## Exercise
If a record holds a picture, drop the picture and return the rest of the record word for word.

Segment Start: Task inputs

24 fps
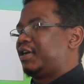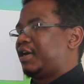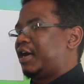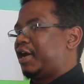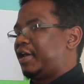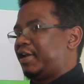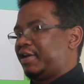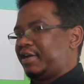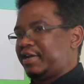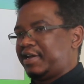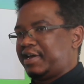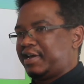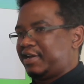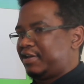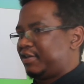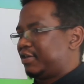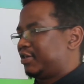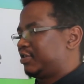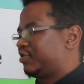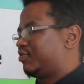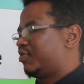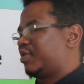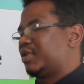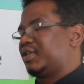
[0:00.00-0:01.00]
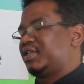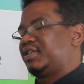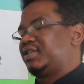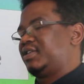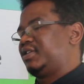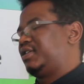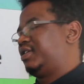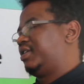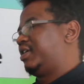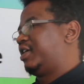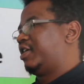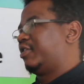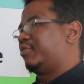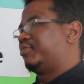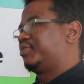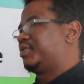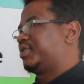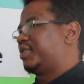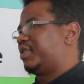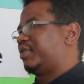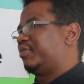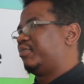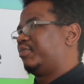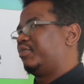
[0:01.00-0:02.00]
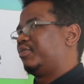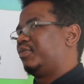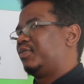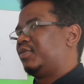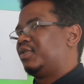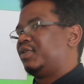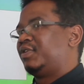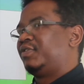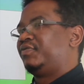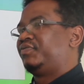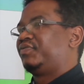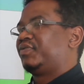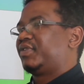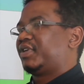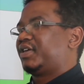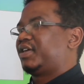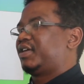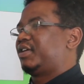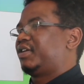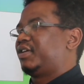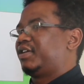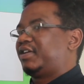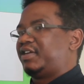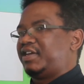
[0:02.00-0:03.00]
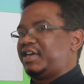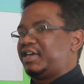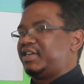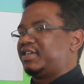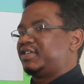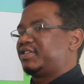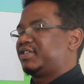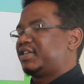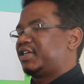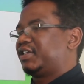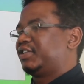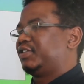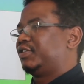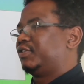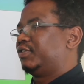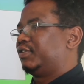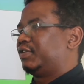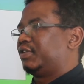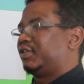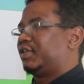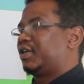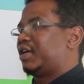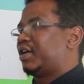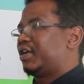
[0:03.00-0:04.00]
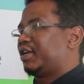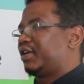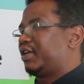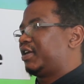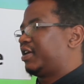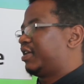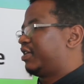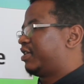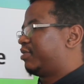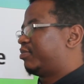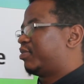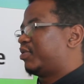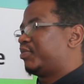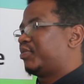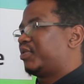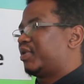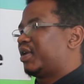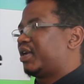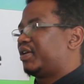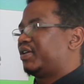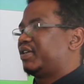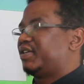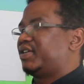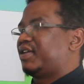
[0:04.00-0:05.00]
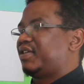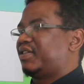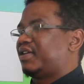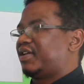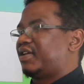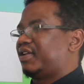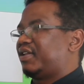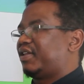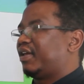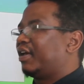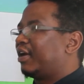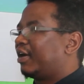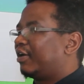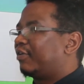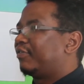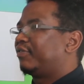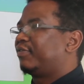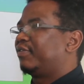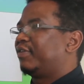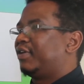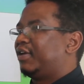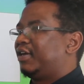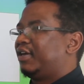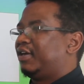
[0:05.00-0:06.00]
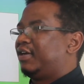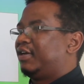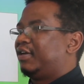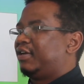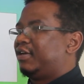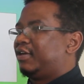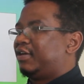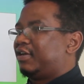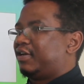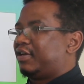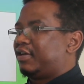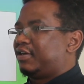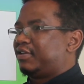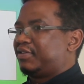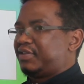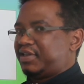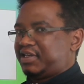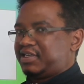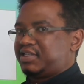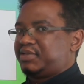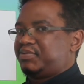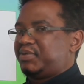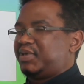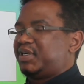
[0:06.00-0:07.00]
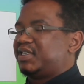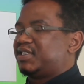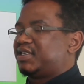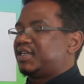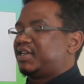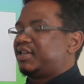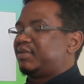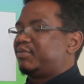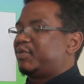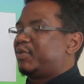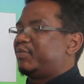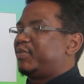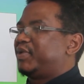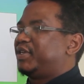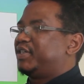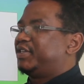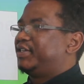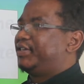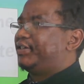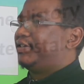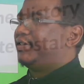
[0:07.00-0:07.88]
And that's what helps them gain traction and get the popularity that they have, the experience at the moment.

Segment End: Task inputs

## Response box
24 fps
[0:00.00-0:01.00]
[0:01.00-0:02.00]
[0:02.00-0:03.00]
[0:03.00-0:04.00]
[0:04.00-0:05.00]
[0:05.00-0:06.00]
[0:06.00-0:07.00]
[0:07.00-0:07.88]
And that's what helps them gain traction and get the popularity that they have, the experience at the moment.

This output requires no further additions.